I’m skeptical of submitting asymptomatic people to medical tests. Almost any time I look into the evidentiary power of medical tests, I’m struck by how much work is performed by the base rate. The tests only work because we perform them on people who appear sick, i.e. have a higher probability of actually being sick in the first place. If we would perform them on seemingly-healthy people we would get nonsensical results.1 Note that this is not a criticism of the tests. They are optimised for the thing they need to do.

Thus it was with interest I read Scott Alexander’s breakdown of the benefits and costs of a routine full-body mri as a way of screening for cancer. However, I felt like the conclusions weren’t put into an understandable context. Here’s my attempt at doing so.

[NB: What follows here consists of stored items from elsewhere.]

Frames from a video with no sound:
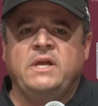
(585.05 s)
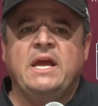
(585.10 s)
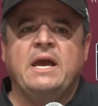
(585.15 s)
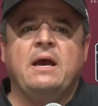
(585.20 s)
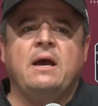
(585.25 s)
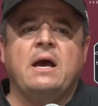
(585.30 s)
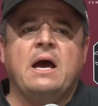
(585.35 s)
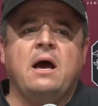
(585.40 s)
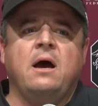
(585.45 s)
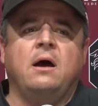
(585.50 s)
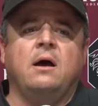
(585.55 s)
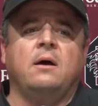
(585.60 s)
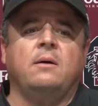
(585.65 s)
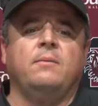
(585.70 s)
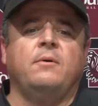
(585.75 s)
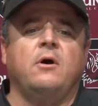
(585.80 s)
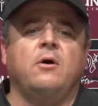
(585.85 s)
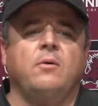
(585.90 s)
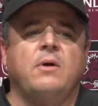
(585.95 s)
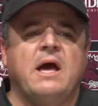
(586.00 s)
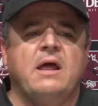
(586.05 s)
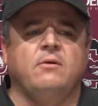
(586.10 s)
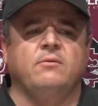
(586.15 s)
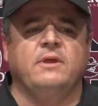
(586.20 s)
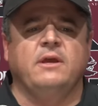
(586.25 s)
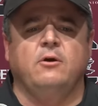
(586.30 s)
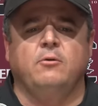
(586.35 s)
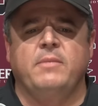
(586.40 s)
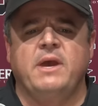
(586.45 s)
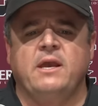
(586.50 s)
Yeah, I don't
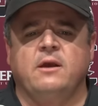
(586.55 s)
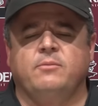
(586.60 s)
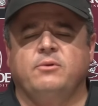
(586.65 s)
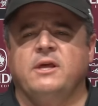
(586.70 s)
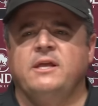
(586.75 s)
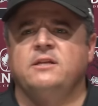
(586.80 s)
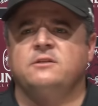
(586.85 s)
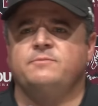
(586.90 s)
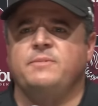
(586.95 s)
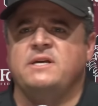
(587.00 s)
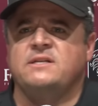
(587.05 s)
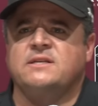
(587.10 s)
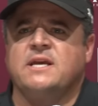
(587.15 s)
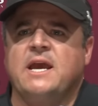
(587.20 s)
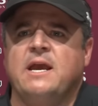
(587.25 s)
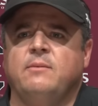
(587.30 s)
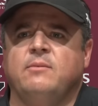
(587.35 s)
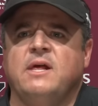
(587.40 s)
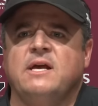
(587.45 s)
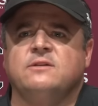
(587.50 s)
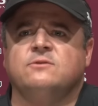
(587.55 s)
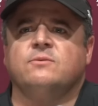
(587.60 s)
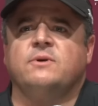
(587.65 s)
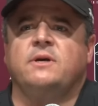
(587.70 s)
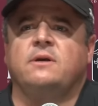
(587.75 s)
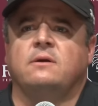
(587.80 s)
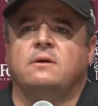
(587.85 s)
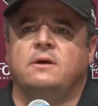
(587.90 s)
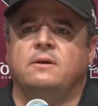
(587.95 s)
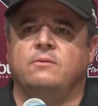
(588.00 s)
think Omega played his best game last
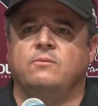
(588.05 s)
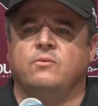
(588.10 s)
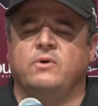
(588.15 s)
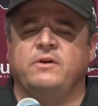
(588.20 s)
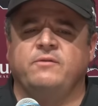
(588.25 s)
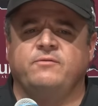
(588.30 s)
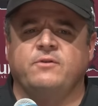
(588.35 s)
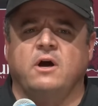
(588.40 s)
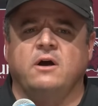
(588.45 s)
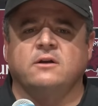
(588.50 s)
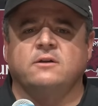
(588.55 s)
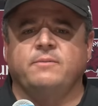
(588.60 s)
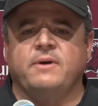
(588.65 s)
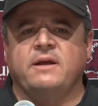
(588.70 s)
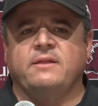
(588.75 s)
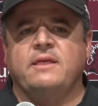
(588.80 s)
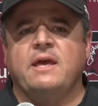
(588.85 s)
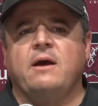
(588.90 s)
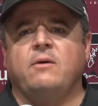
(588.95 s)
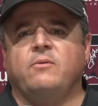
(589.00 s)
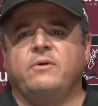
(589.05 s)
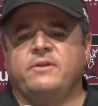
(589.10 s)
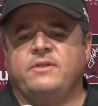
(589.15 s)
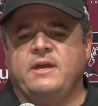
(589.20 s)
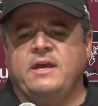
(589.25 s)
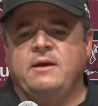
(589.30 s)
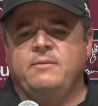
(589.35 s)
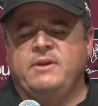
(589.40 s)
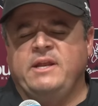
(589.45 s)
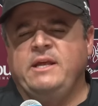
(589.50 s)
week, and we've talked about that with
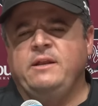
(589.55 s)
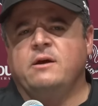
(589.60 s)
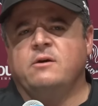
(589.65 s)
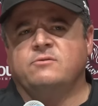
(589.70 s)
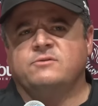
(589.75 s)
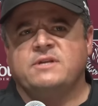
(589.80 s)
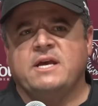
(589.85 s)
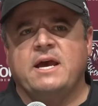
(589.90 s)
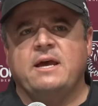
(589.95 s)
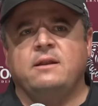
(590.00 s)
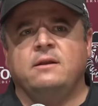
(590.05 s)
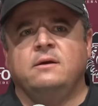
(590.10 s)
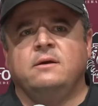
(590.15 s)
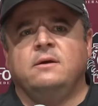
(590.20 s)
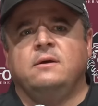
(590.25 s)
him, and he knows that.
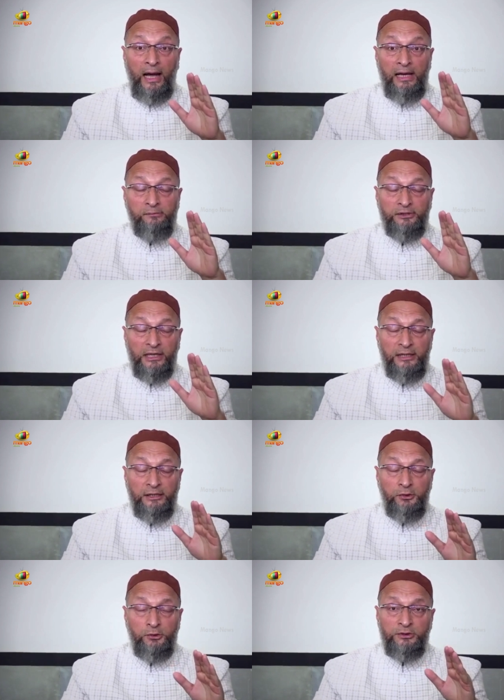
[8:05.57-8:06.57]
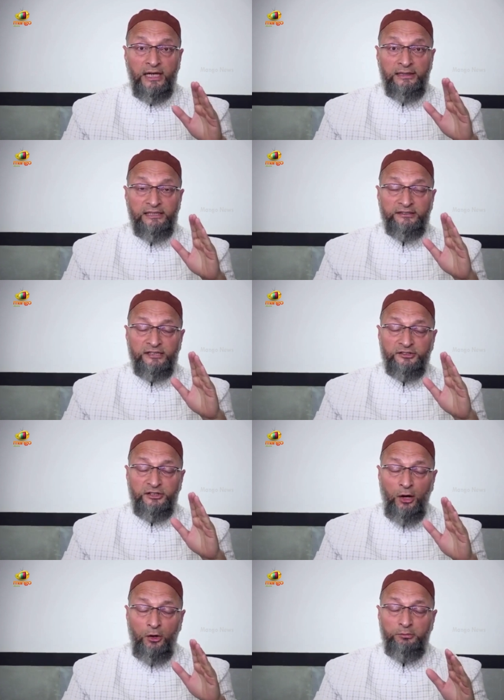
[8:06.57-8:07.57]
am telling you that this has
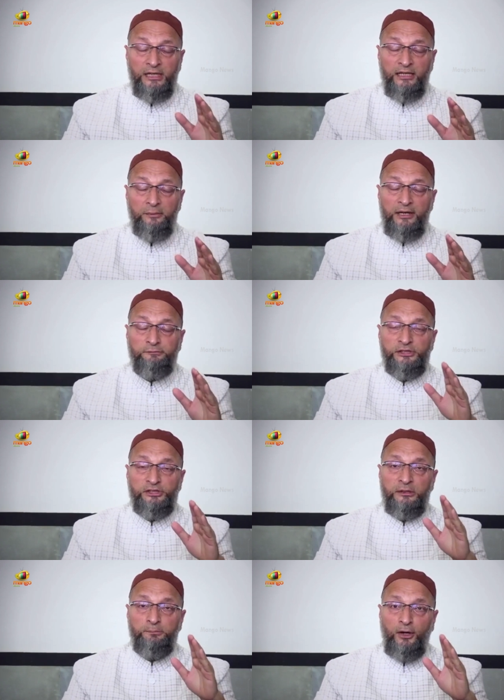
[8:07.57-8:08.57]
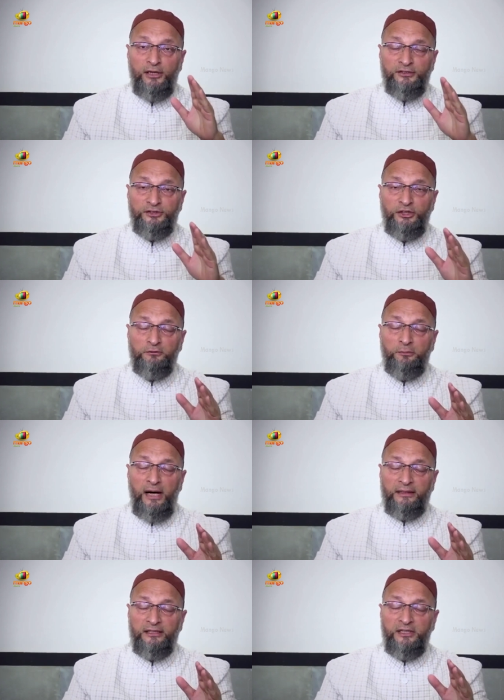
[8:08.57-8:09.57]
now become an official policy of the
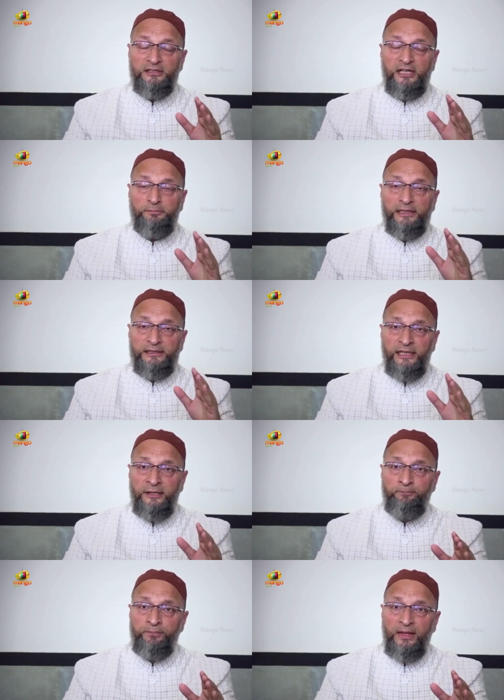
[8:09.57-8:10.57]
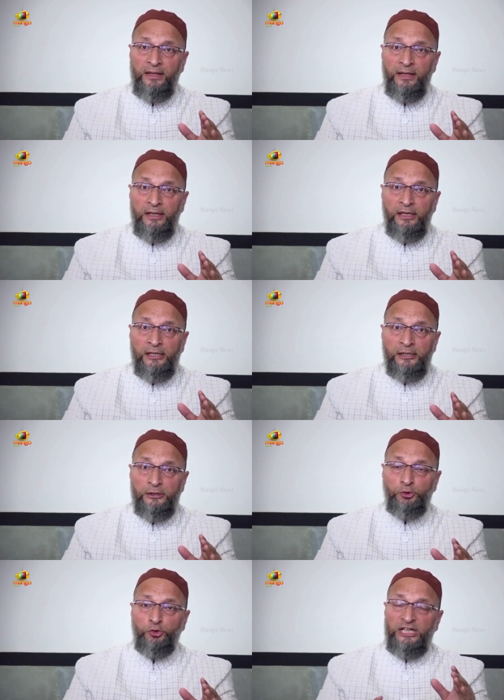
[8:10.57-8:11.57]
Bharatiya Janata Party
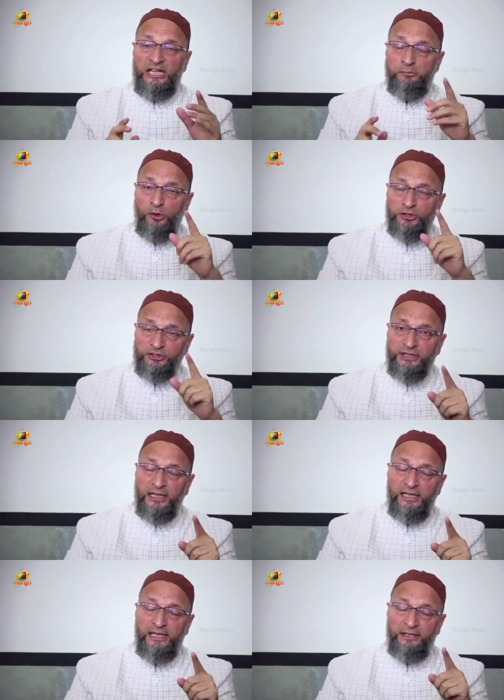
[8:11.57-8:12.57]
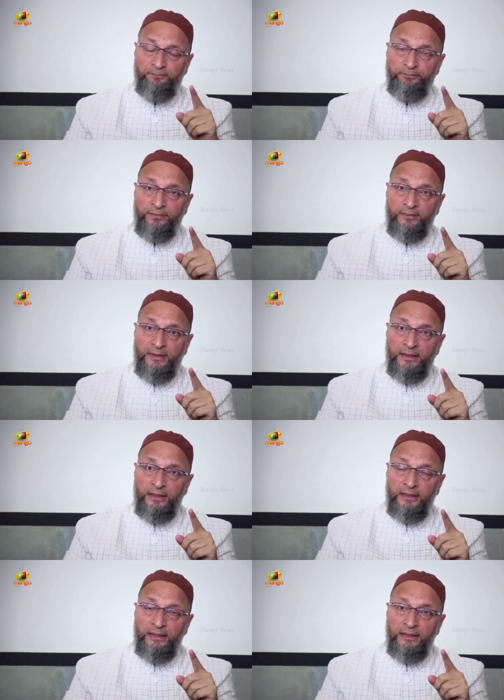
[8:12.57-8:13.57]
to emotionally
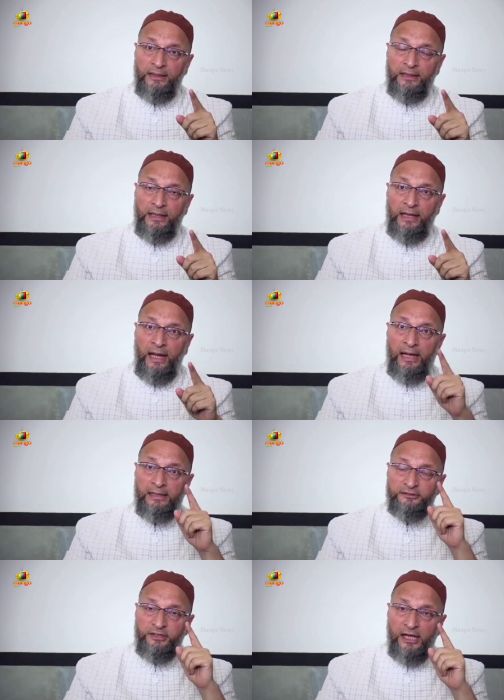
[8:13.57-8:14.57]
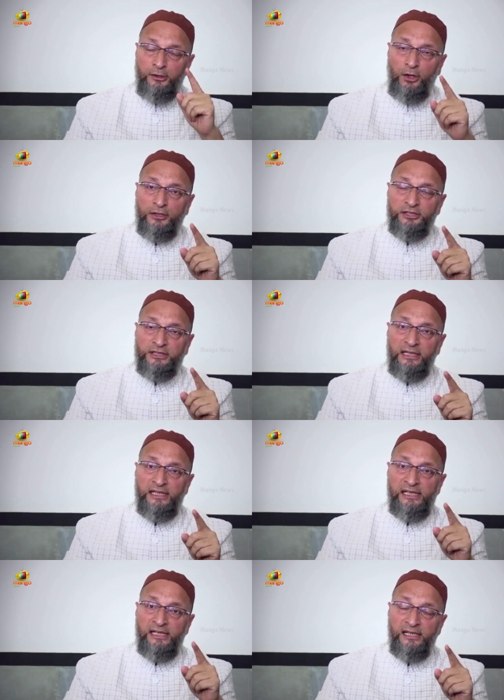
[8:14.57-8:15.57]
and
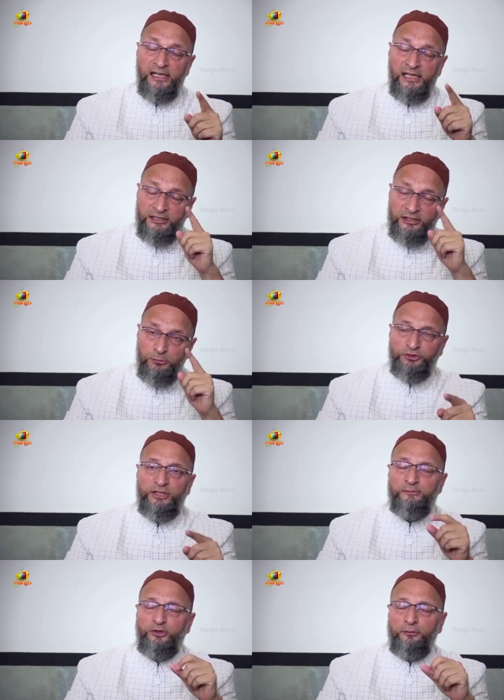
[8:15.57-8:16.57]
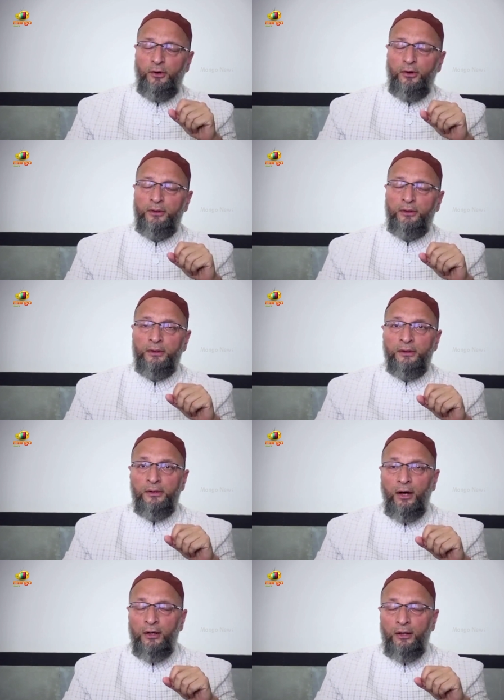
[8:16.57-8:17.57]
psychologically hurt the Muslims of
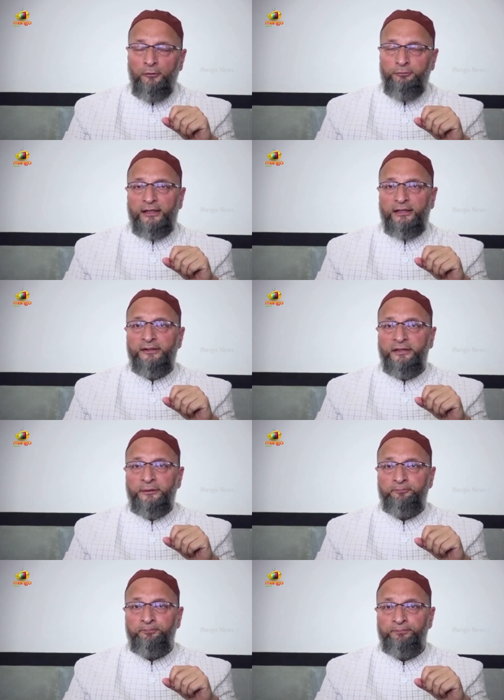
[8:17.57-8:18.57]
our country.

First, a quick recap of the main points of the article. I’ll ignore the exorbitant financial costs of us healthcare, and focus on the benefit and cost in terms of health. This is measured in quality-adjusted life years, or qalys. Of the hypothetical thousand people who get scanned, the estimation is that

  • 680 people will be fine, and this costs them only the doctor’s visit, which is around 3 hours, or 0.0003 qalys.
  • 296 people will undergo additional waiting and testing unnecessarily, at a total cost of 0.02 qalys coming from side effects, anxiety, and patient time.
  • 10 people will have unnecessary biopsies on top of the additional waiting and testing above, bringing their total cost to 0.06 qalys.
  • 6 people will detect a real problem, but in a way that doesn’t help them. We’ll count this as no benefit, but also no cost.2 They would probably have gone through this circus eventually anyway.
  • 4 people will benefit from early detection already at the mri stage, and gain an average of 4 qalys from this, and at a cost of 0.007 qalys after patient time and side effects, this is still a gain of 3.99 qalys.
  • 4 people will benefit from early detection only after additional rounds of testing. They still gain the 4 qalys but their cost is ten more hours of patient time and some additional anxiety. It still ends up being a net benefit of 3.99 qalys.

Tallying up the costs and benefits into an expected value, we get a net benefit of 0.025 qalys per person, after accounting for medical time.3 This is the figure Scott Alexander reports as “25” in sum across all 1000 people. I just didn’t find its very clear so I had to replicate it to make sense of it. This doesn’t tell me a whole lot, because my intuition for qalys is weak. How strongly should I prefer an intervention with a net benefit of 0.025 qalys over other things I might do with my time? No idea!

However! When marketing the effect of global health interventions, a count of 27 qalys is typically considered “a life saved”. A life also happens to be a million micromorts, and I have a much better intuition for micromorts! When we run that maths in reverse, we get a very cheeky exchange rate between qalys and micromorts:

One qaly is 37,000 micromorts.4 The equivalence between 27 qalys and a life saved is based on global demographics. For people in developed countries, where the life expectation is longer, a qaly probably corresponds to a lower number of micromorts – probably around 30,000 or so.

Thus, an intervention that has an expected benefit of 0.025 qalys – like a routine full-body mri – corresponds to an intervention that has a benefit of 926 micromorts. The alternative titles indicate activities that carry roughly a risk of 1000 micromorts:

  • a year of smoking,
  • a high-risk pregnancy,
  • an ascent of Matterhorn,
  • riding 10,000 km on a motorcycle,
  • two base jumps, and
  • one day on the frontline in Ukraine.

So the same effort you would expend to get out of those activities on account of their risk, the same effort you should be willing to expend to get a full-body mri.

Note the on account of their risk phrasing. I have no interest in doing any number of base jumps and will work hard to get out of doing them, but that’s because I wouldn’t enjoy the activity, not because I’m worried about the risk. If I was put in a situation where it seemed like I had to perform two base jumps to reunite with my family, I would spend some effort on finding alternative ways of getting there, but perhaps not all that much before I decide to just eat the base jumps and getting it over with.